Echoing Hanen's contention that it's best to block DAPA before it takes effect, because, as Hanen wrote, the "genie would be impossible to put back into the bottle," Smith found the Republican states would be substantially harmed if the injunction were lifted.

"A stay would enable DAPA beneficiaries to apply for driver's licenses and other benefits, and it would be difficult for the states to retract those benefits or recoup their costs even if they won on the merits.
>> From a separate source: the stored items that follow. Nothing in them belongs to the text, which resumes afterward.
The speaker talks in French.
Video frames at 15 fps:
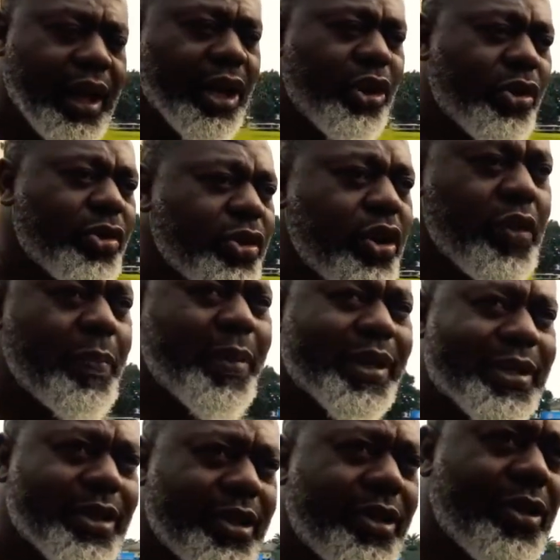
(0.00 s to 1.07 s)
alors qu'une grande
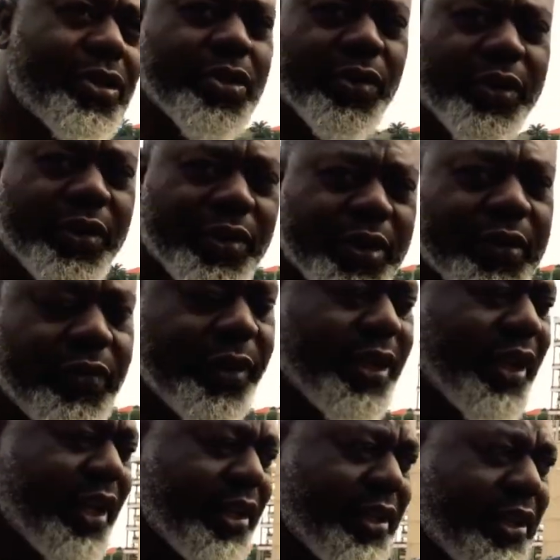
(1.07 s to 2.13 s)
personne, lorsqu'il voit
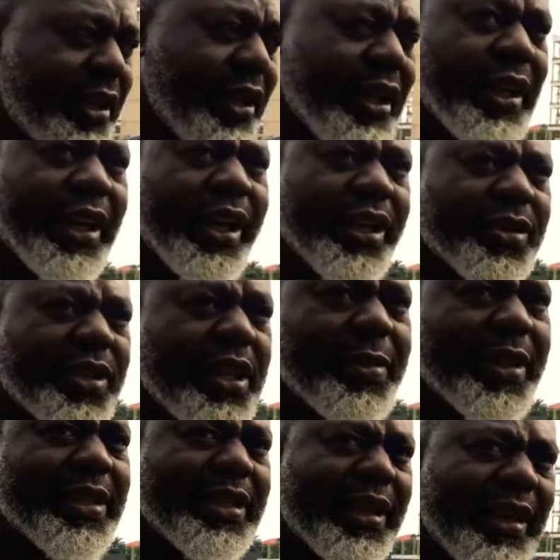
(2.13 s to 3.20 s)
une glace, il se dit
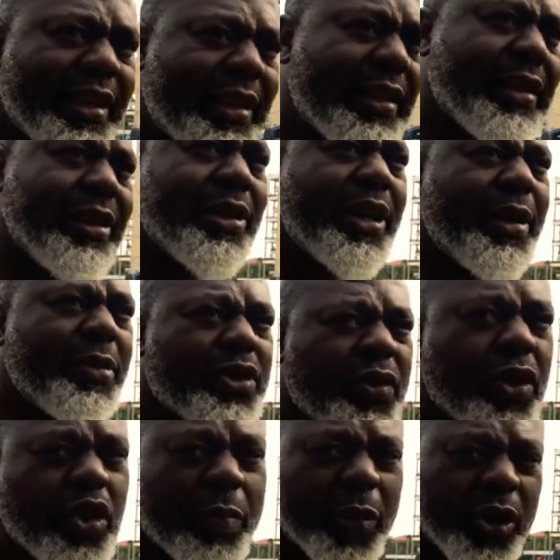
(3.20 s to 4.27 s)
mais tiens, ouais, je vais
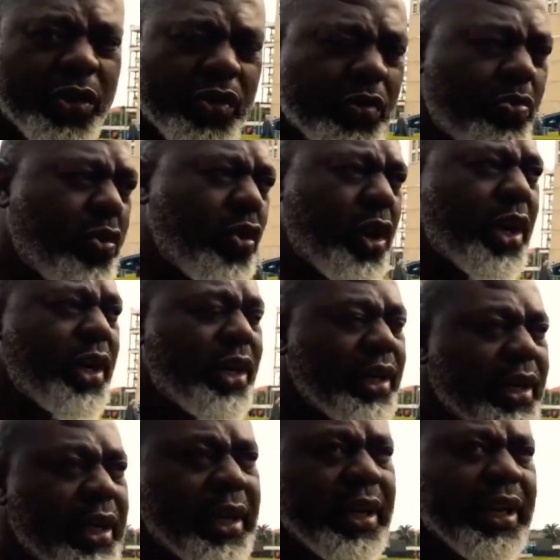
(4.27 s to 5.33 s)
encore prendre du poids.
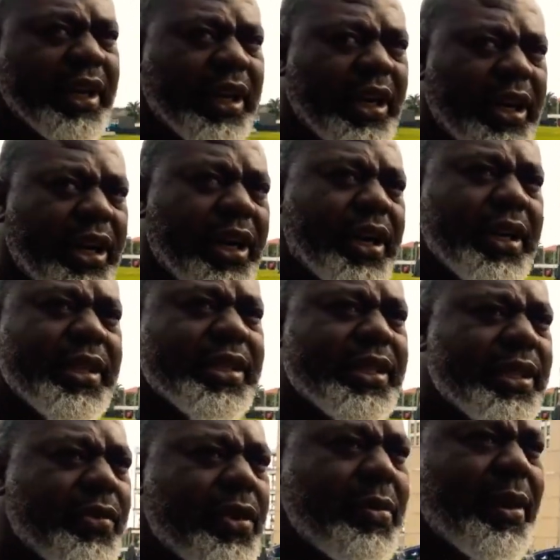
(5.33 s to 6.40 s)
Euh, il se
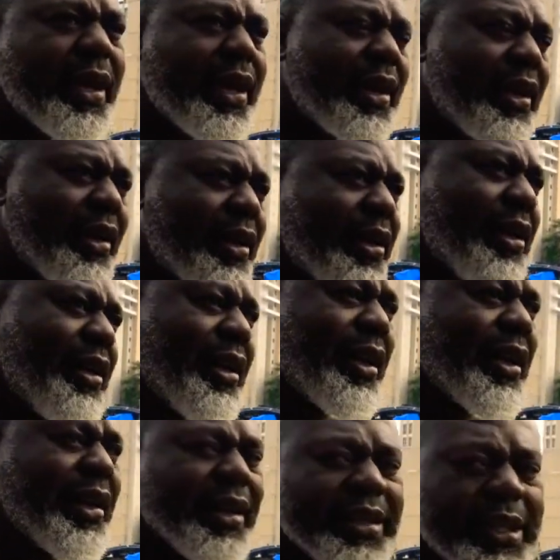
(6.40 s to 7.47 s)
dit oui mais euh,
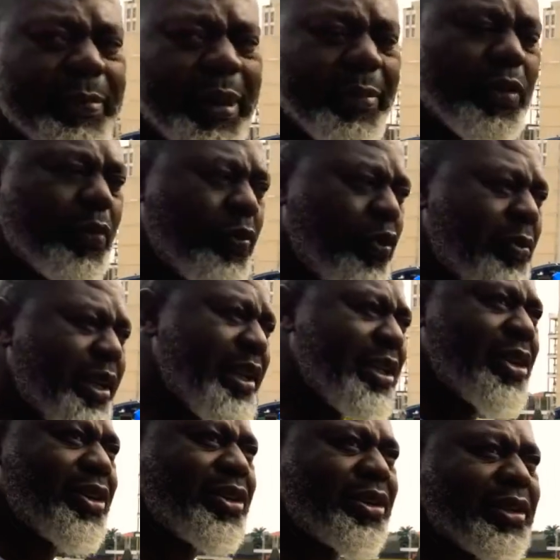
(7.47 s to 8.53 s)
c'est pas bon pour mes
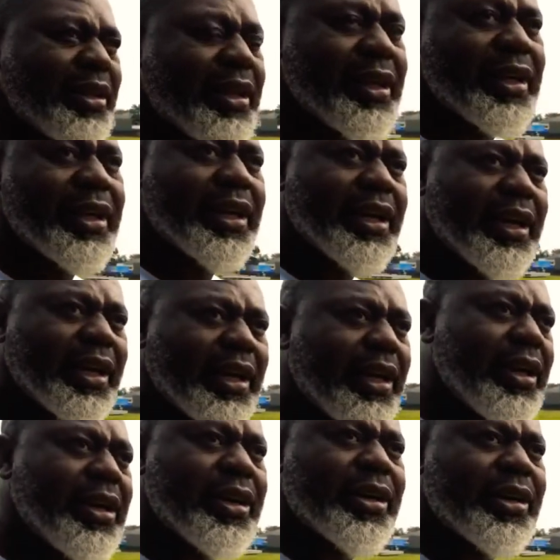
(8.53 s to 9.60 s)
dents.
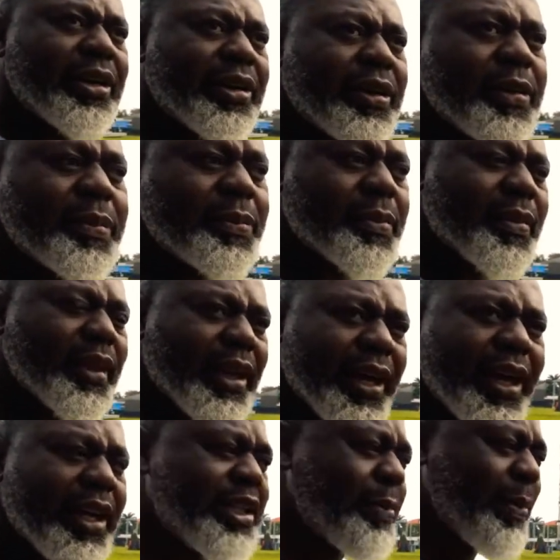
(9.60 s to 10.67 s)

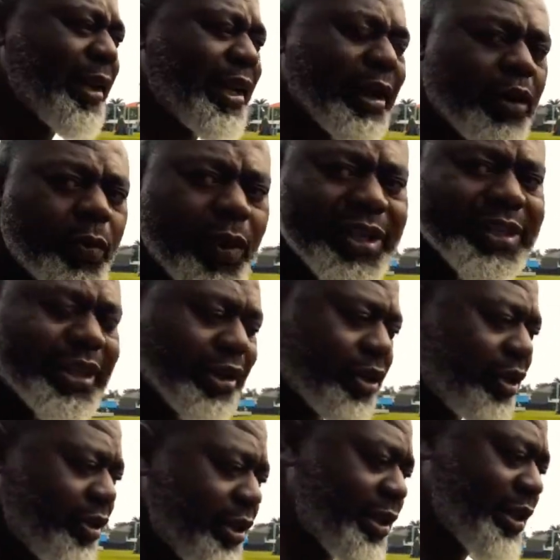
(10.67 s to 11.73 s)
je sais pas, il a au moins
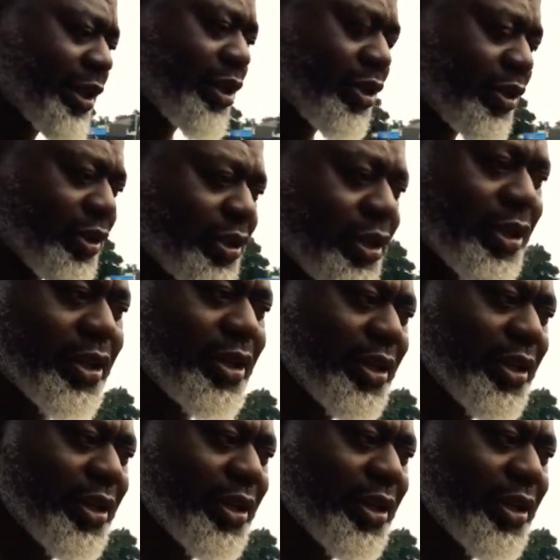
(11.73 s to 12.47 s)
50, 50,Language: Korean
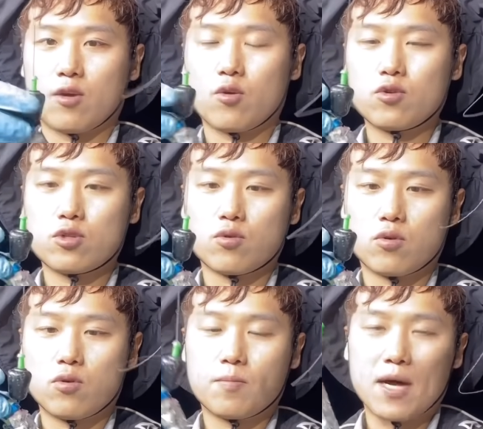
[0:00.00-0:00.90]
이런
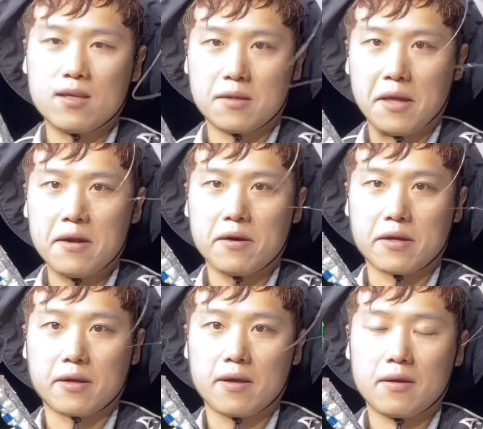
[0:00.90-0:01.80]
식으로 바늘이 내려가
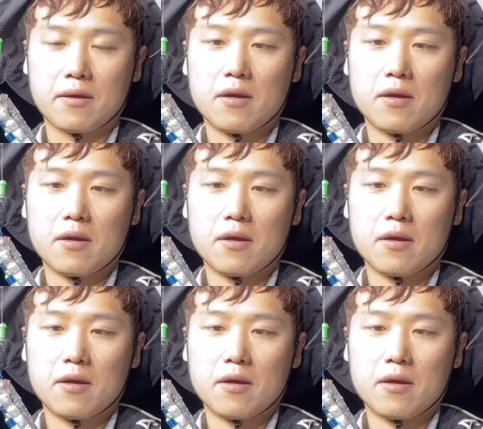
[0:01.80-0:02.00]
있게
That is particularly true in light of the district court's findings regarding the large number of potential beneficiaries, including at least 500,000 in Texas alone," Smith wrote in his 42-page majority opinion.

In dissent, Judge Higginson took issue with Hanen's portrayal of DACA as a program that impedes Congress's goal of deporting all undocumented immigrants.

"Congress could, but has not, removed discretion from DHS as to which undocumented immigrants to apprehend and remove first," Higginson wrote, citing 5th Circuit and U.S. Supreme Court case law that establishes a president's right not to deport immigrants for humanitarian reasons.

Higginson also gave legs to the assertion that the Obama administration has deported more than any of its predecessors, a claim disputed by the Center for Immigration Studies, a nonprofit think tank.

"It is undisputed that the Executive presently is deporting a total number of immigrants at a faster rate than any administration before, ever; that the Executive is and should allocate limited resources to deport violent and dangerous immigrants, ahead of citizen-children's parents who self-report to DHS acknowledging their illegal presence," Higginson, an Obama appointee, wrote in a 25-page dissent.

Higginson said he would lift Hanen's injunction because he believes the policy memo underlying DAPA is "non-justiciable."

Calling the injunction a "judicial fiat ordering what Congress never intended," he added that it's clear from the 298 members of Congress who gave their support for or against DAPA in amicus briefs that politics is interfering with sensible immigration policy.

The 5th Circuit scheduled hearing on the merits of the plaintiffs' case for early July.